Dejó el plato en la encimera de la cocina y sacó un par de
yogures del frigorífico. Se acercó al equipo de música para subir un poco el
volumen y regresó a la mesa.
El final- y de eso hacía ya más un año- fue una conversación
tensa que zanjó la cuestión. Él no lo entendió pero era hora de acabar con
aquella situación. Ahora, aquel instante lo veía como un amanecer, como una
liberación. En todos aquellos meses poco había sabido de José, un par de mails
corteses y fríos y la felicitación por su cumpleaños. Mejor así porque estaba segura que él aún la amaba y agradecía que se tragara para sí cualquier cosa que sintiera. Sus amigas la
habían ayudado y siempre les estaría agradecida. Y también se atrincheró en el
trabajo que seguía siendo un refugio seguro. Lo que tenía claro es que no quería
volver a engancharse de ningún tío, al menos de momento.
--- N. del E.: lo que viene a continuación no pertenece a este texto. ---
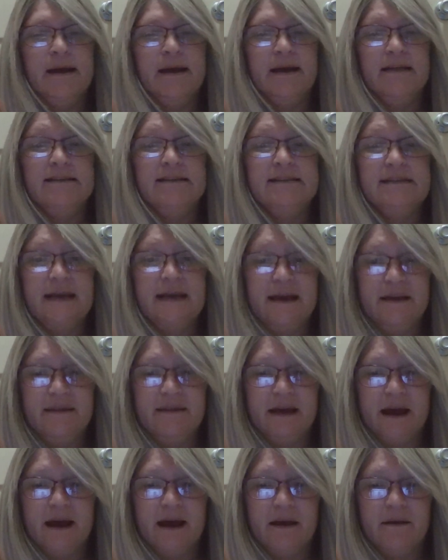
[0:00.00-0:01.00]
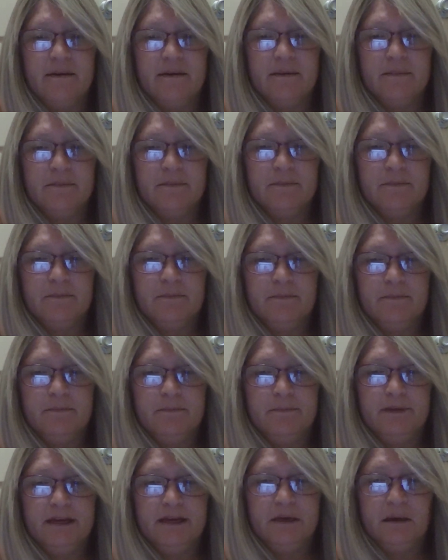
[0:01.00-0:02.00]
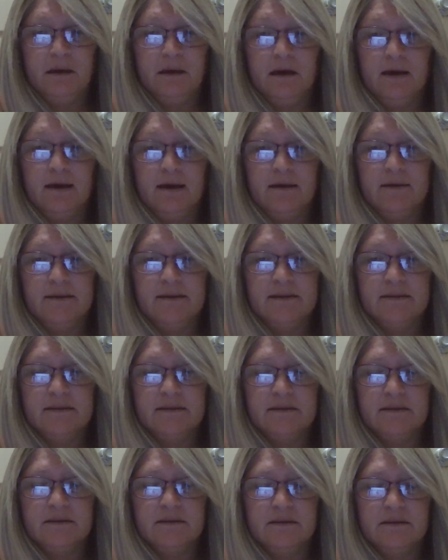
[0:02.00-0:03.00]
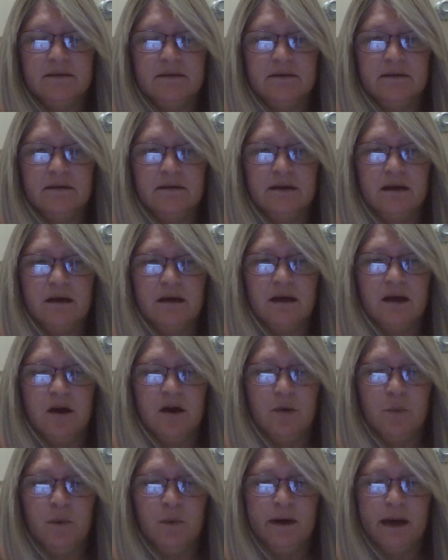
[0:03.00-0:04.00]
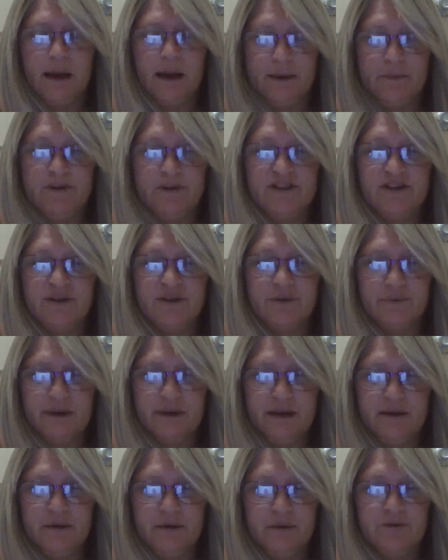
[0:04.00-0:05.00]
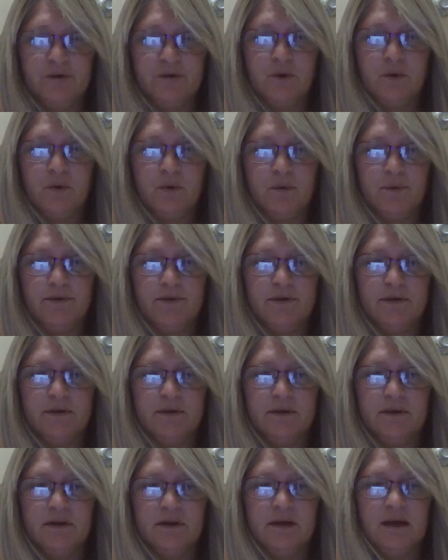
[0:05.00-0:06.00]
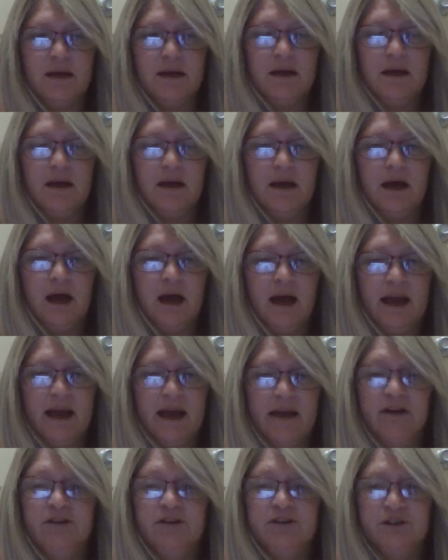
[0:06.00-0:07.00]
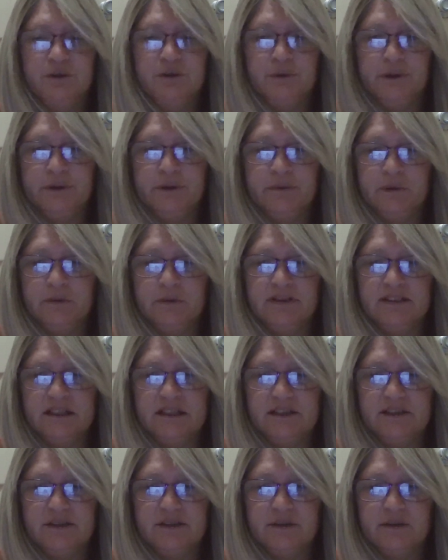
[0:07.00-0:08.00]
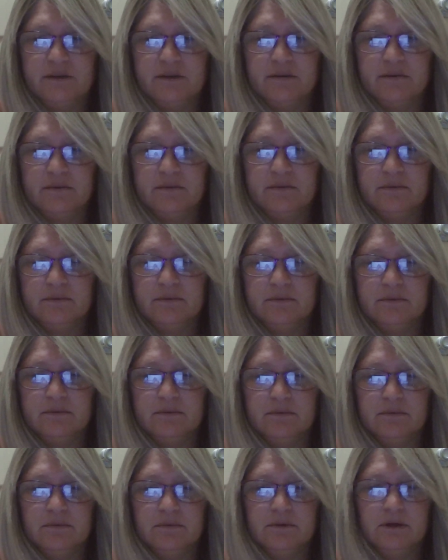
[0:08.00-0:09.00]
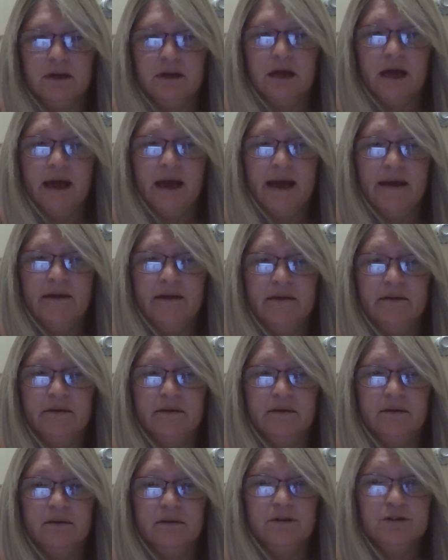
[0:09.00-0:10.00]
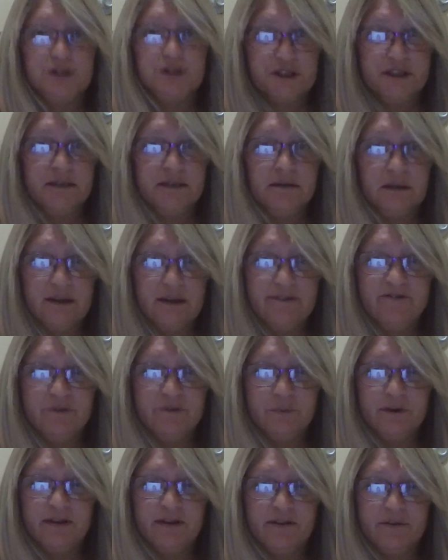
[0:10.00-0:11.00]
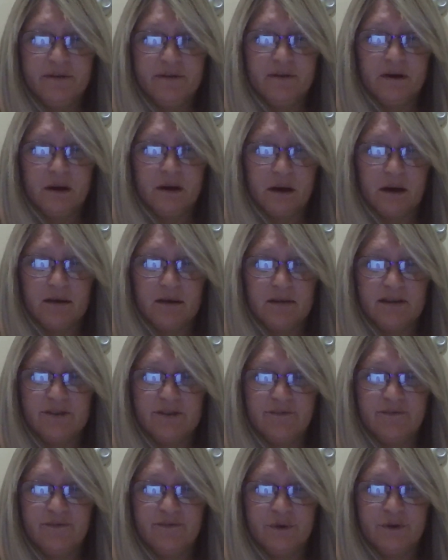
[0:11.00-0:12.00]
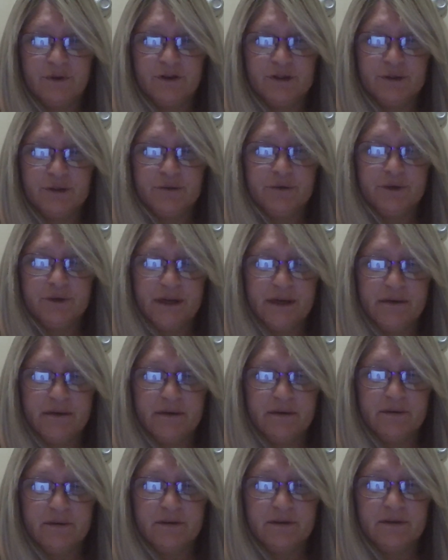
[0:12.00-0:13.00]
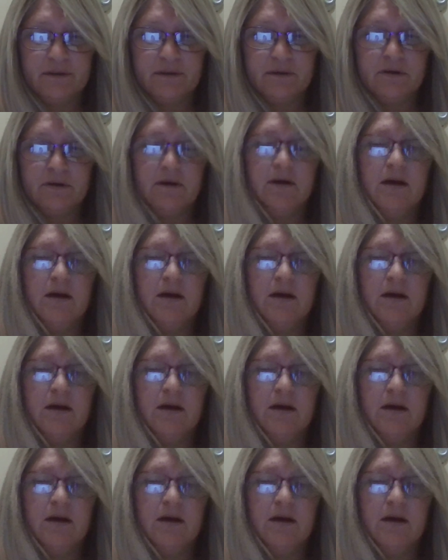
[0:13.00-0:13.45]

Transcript: And I say that because when I was three years old, I had a two year old sister. And she lived with us for two years.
Los dolores necesitan
su tiempo para curar y a los soldados que han sido heridos en combate se les da
un merecido descanso lejos del frente antes de volver a él. Tener amigos sí,
alguna noche con ese loco -pero majísimo- Fernando, también. Pero nada más, los
escudos debían seguir en alto para poder sentirse tan libre y tan bien como se había
sentido durante el último año. El amor es efímero, dura seis semanas, y mejor
saberlo de antemano para no caer en su espejismo.
Miró el reloj. Era tarde y al día siguiente, por mucho que
fuera la campeona del día, la esperaban a las ocho. Hora de dormir. Colocó los
platos en el fregadero y apagó la luz de la sala. Dejó la música para
acompañarla. Ya se desconectaría solo el equipo al terminar el disco. Se
desmaquilló en el baño, se limpió los dientes y se puso el pijama. Se metió en
la cama y se envolvió en las mantas.
Un día bueno, de los que se recuerdan, un día lleno de
venturas. ¿Por qué aquella desazón, entonces? ¿Por qué aquella melancolía? ¿Qué
más podía esperar? ¿Qué sentía que la hacía anhelar no sabía el qué? ¿A cuento
de qué la añoranza que le consumía?
Miró a un lado, estiró el brazo acariciando las sábanas y se dio cuenta de que seguía siendo fiel a su hueco en la cama.